Could you print exactly the lines from the one that contains "[0:00.33-0:00.67]" to the end of the data, both ends included, and nothing else? Skip the pictures.

(Excerpts from a dataset)
########
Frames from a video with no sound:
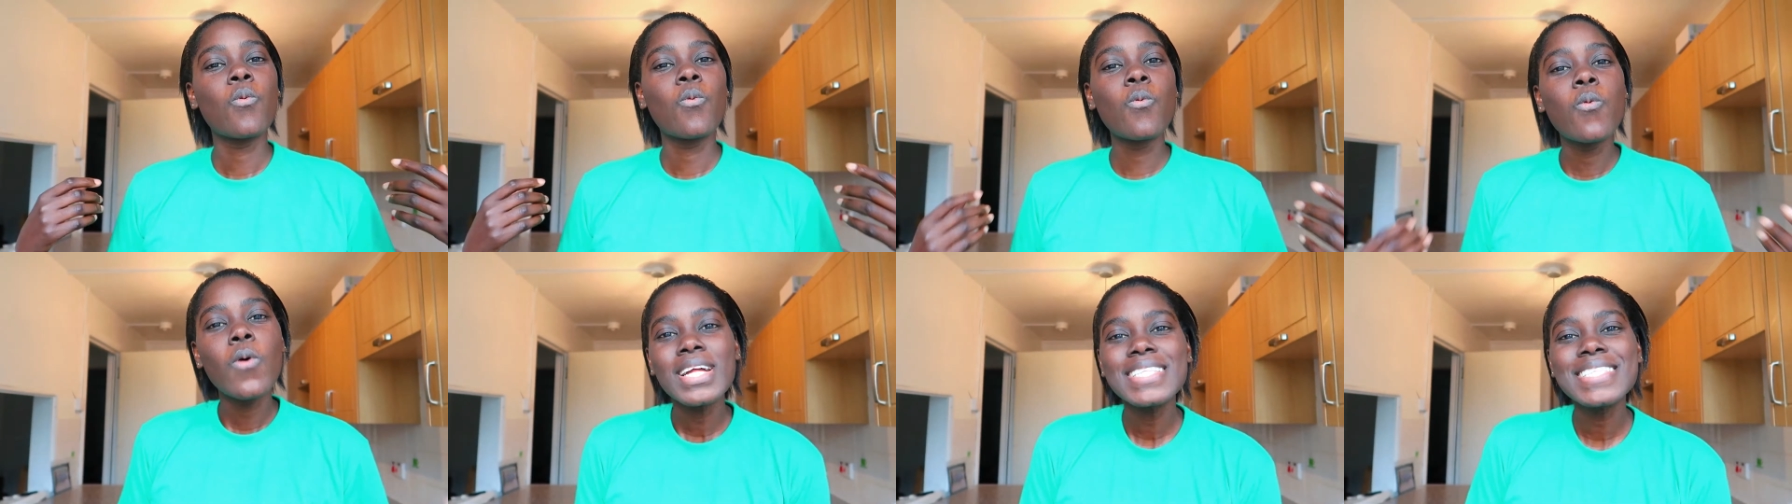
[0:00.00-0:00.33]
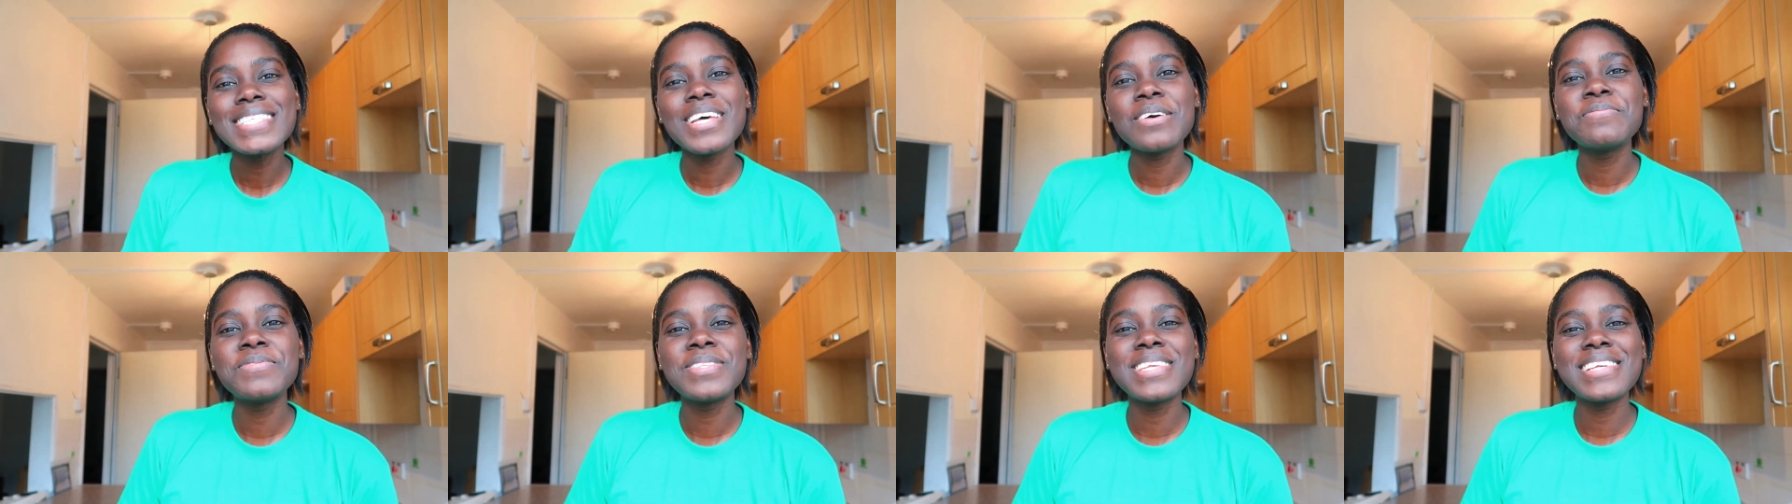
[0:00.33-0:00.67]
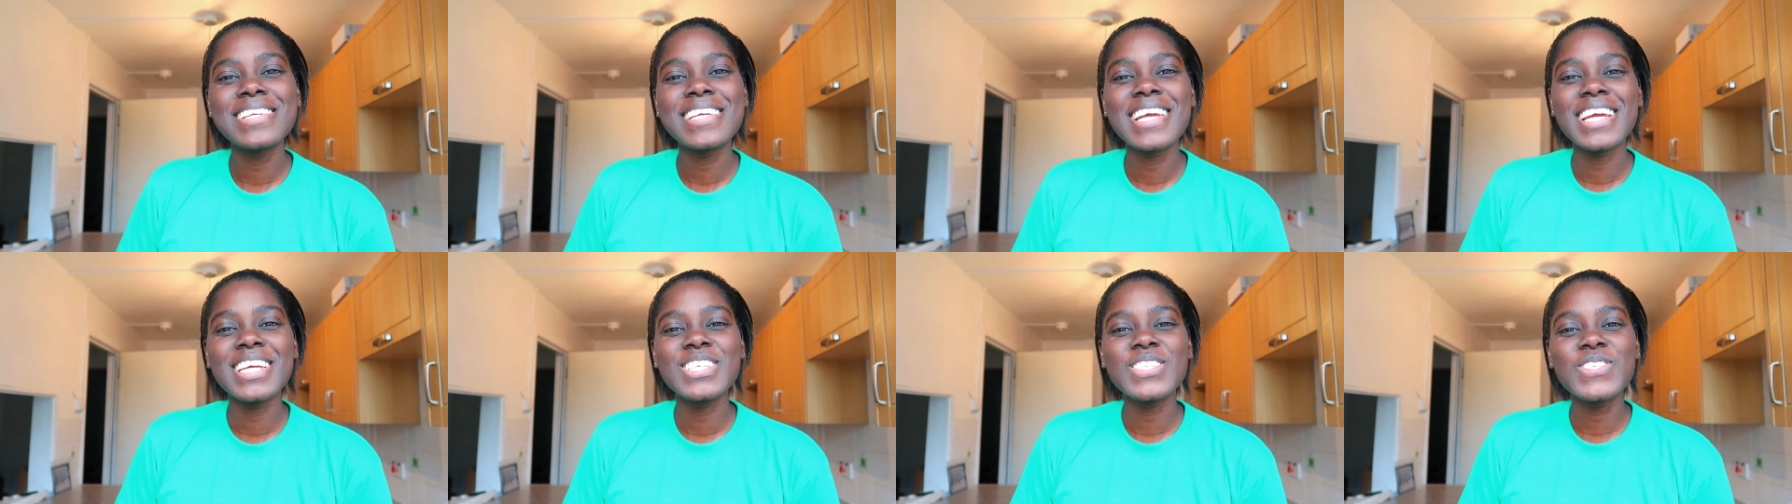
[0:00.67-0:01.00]
What's up,
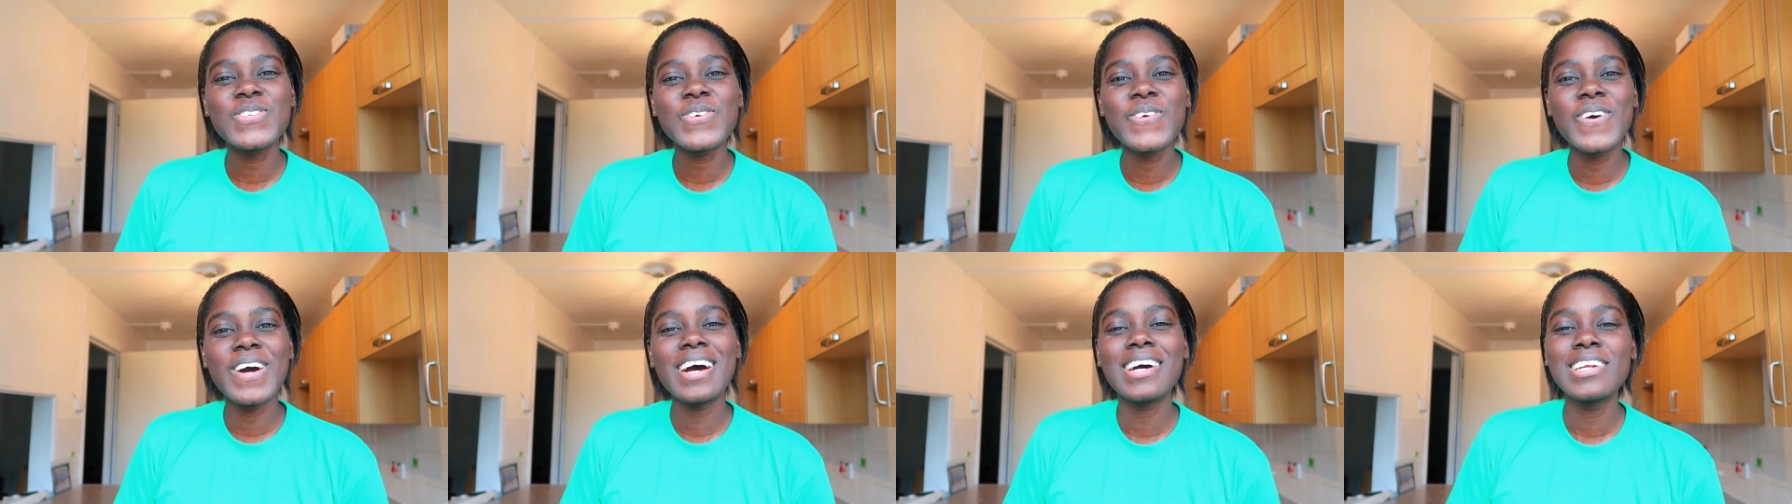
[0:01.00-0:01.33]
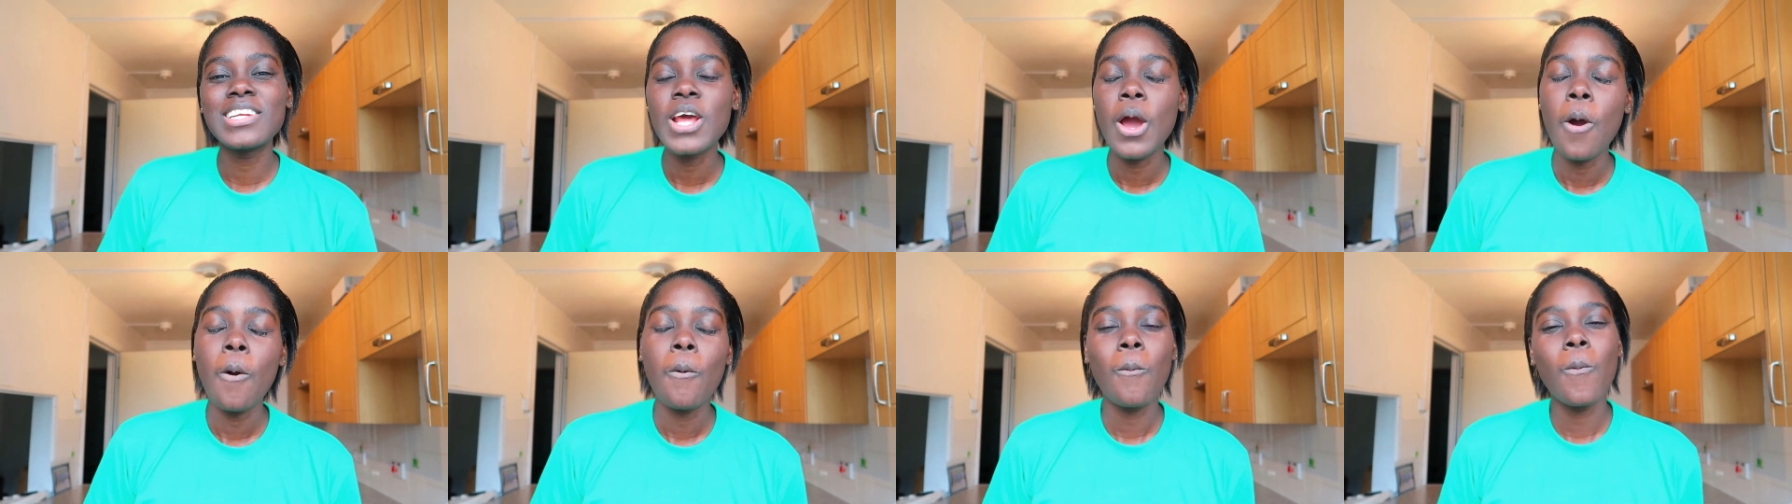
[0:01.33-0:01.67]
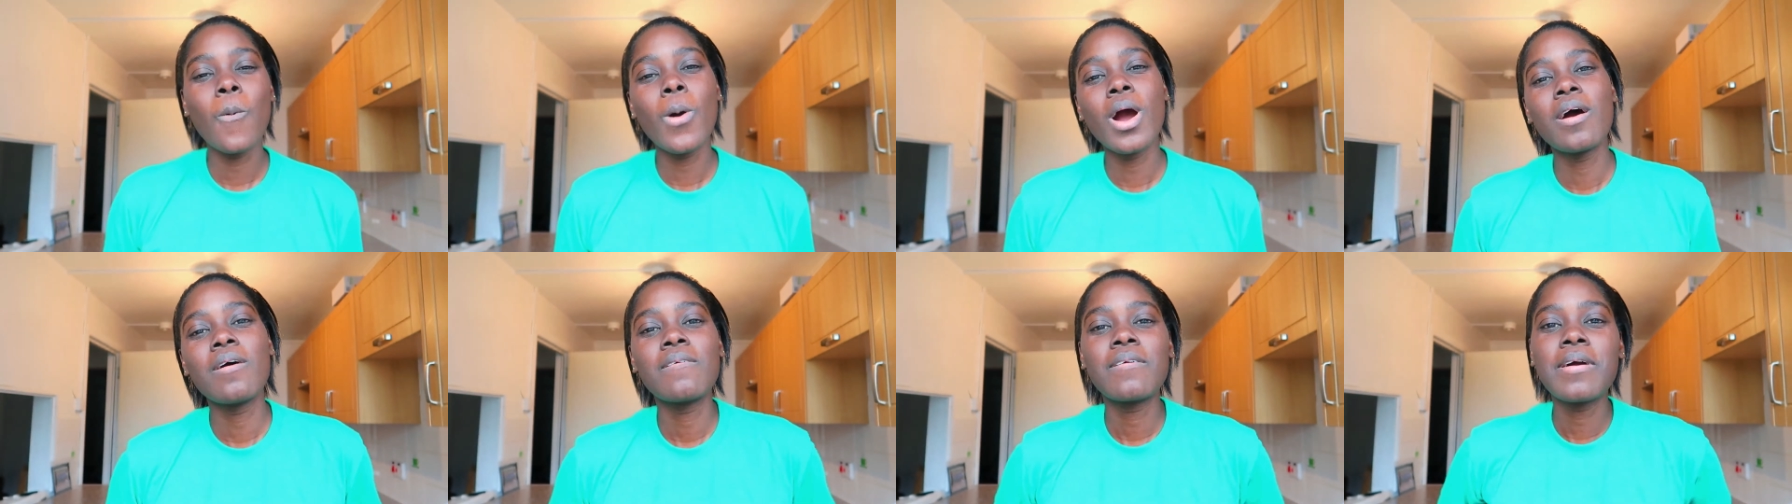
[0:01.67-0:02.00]
T K Squad?
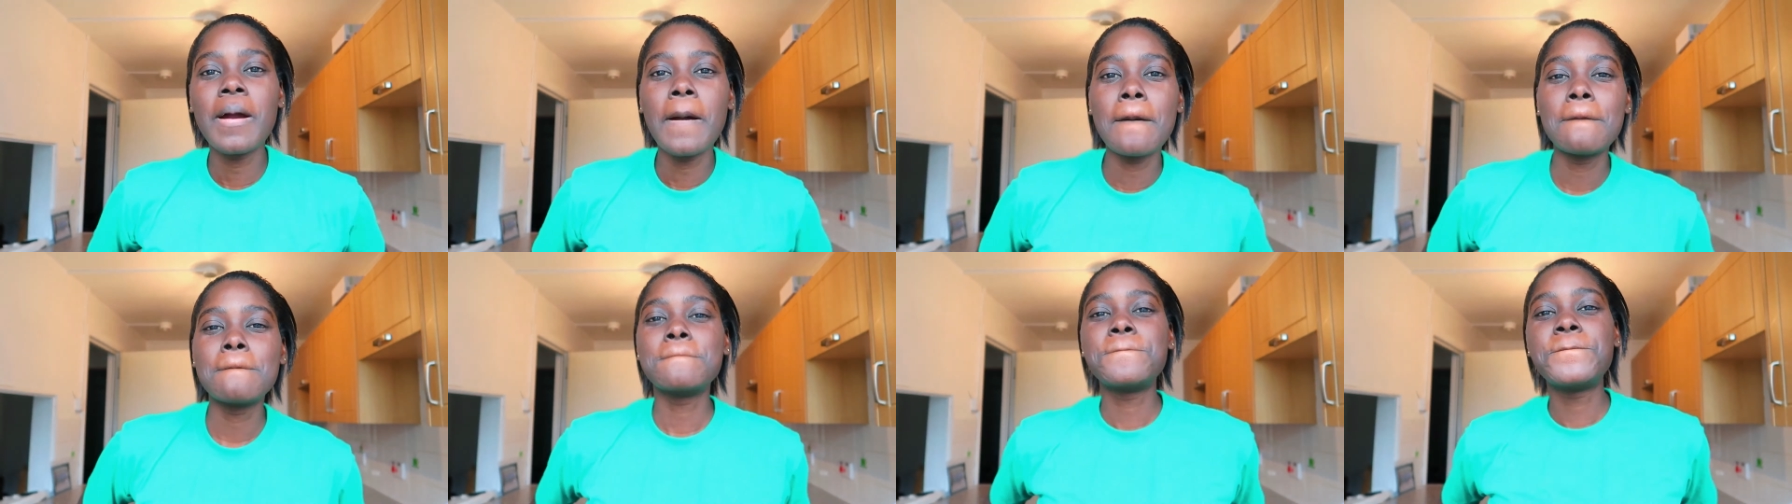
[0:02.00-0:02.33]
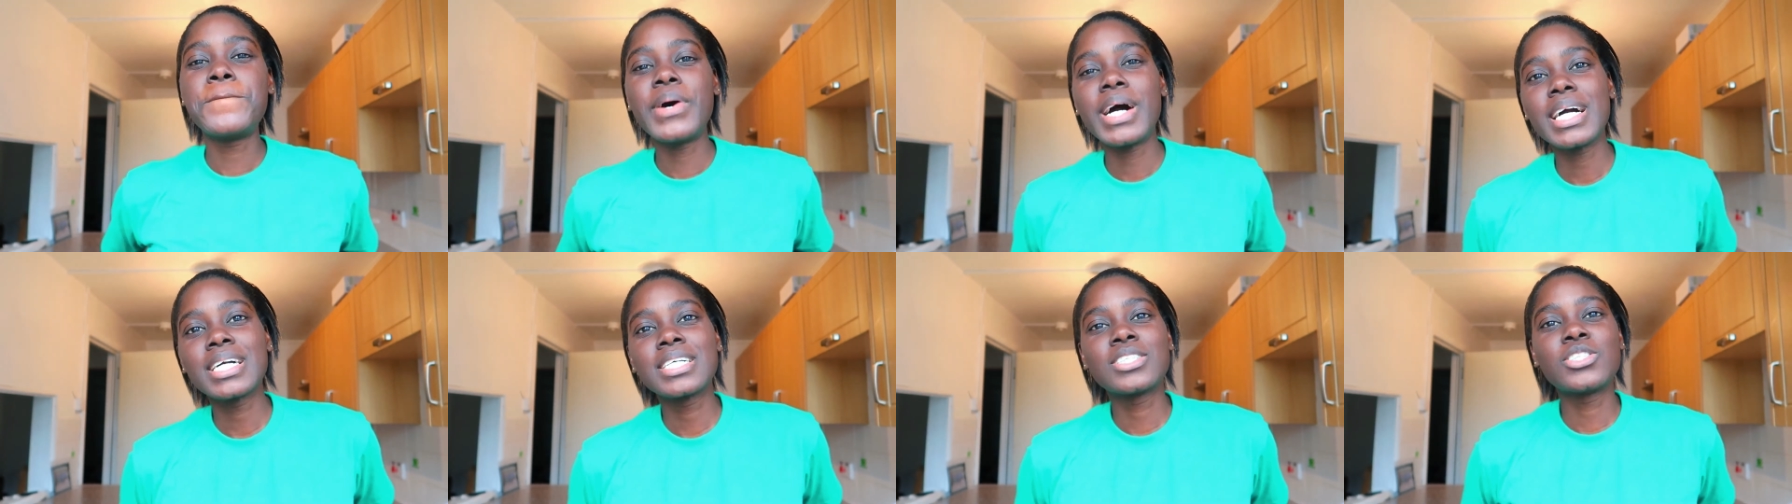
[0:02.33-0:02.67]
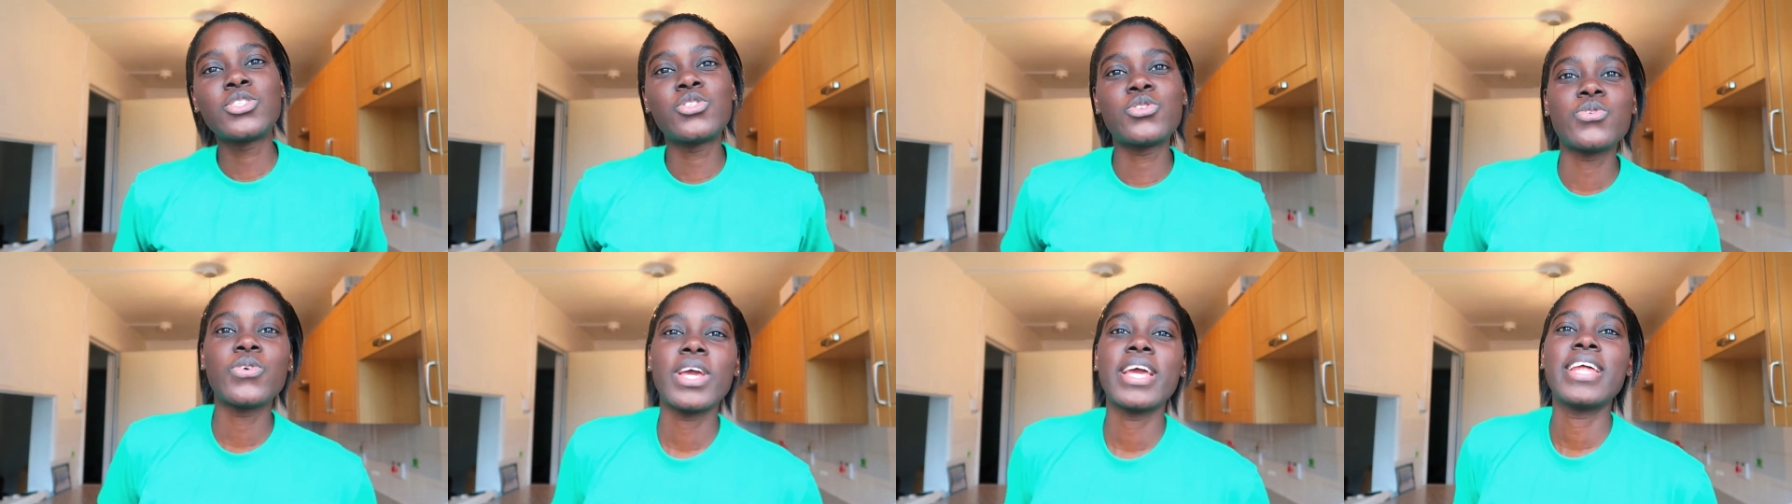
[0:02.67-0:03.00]
Welcome
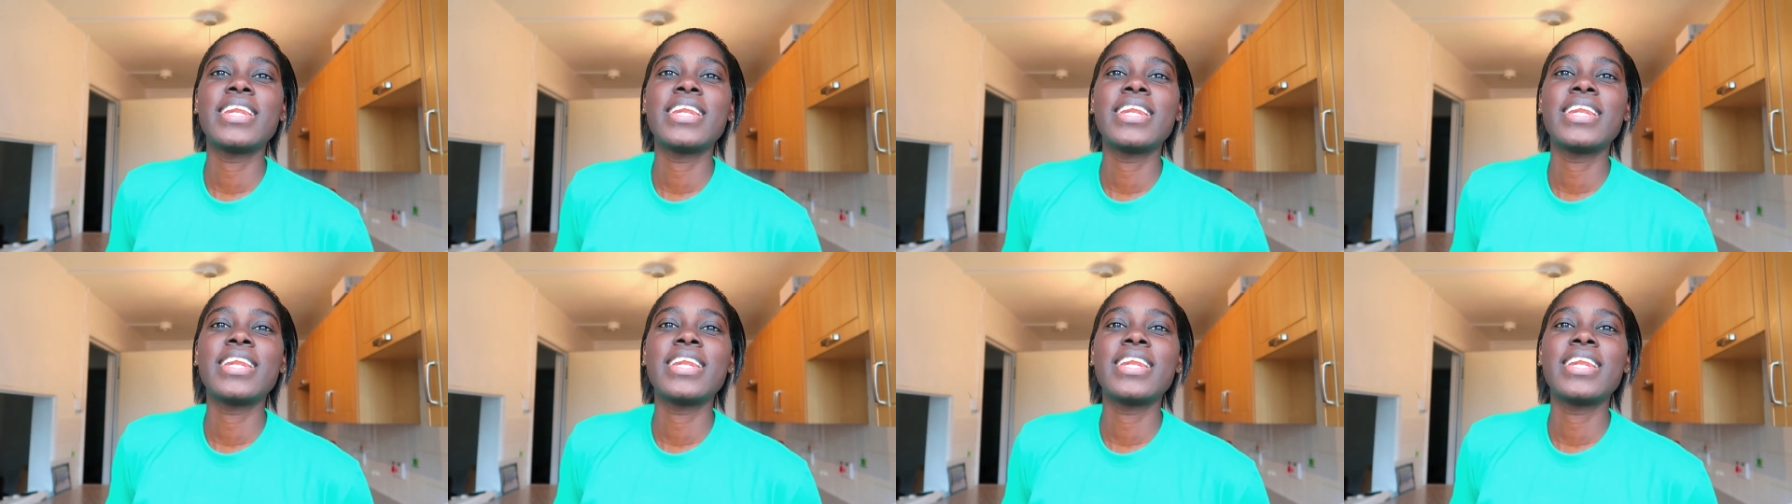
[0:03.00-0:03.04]
back to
########
● Answer:
[0:00.33-0:00.67]
[0:00.67-0:01.00]
What's up,
[0:01.00-0:01.33]
[0:01.33-0:01.67]
[0:01.67-0:02.00]
T K Squad?
[0:02.00-0:02.33]
[0:02.33-0:02.67]
[0:02.67-0:03.00]
Welcome
[0:03.00-0:03.04]
back to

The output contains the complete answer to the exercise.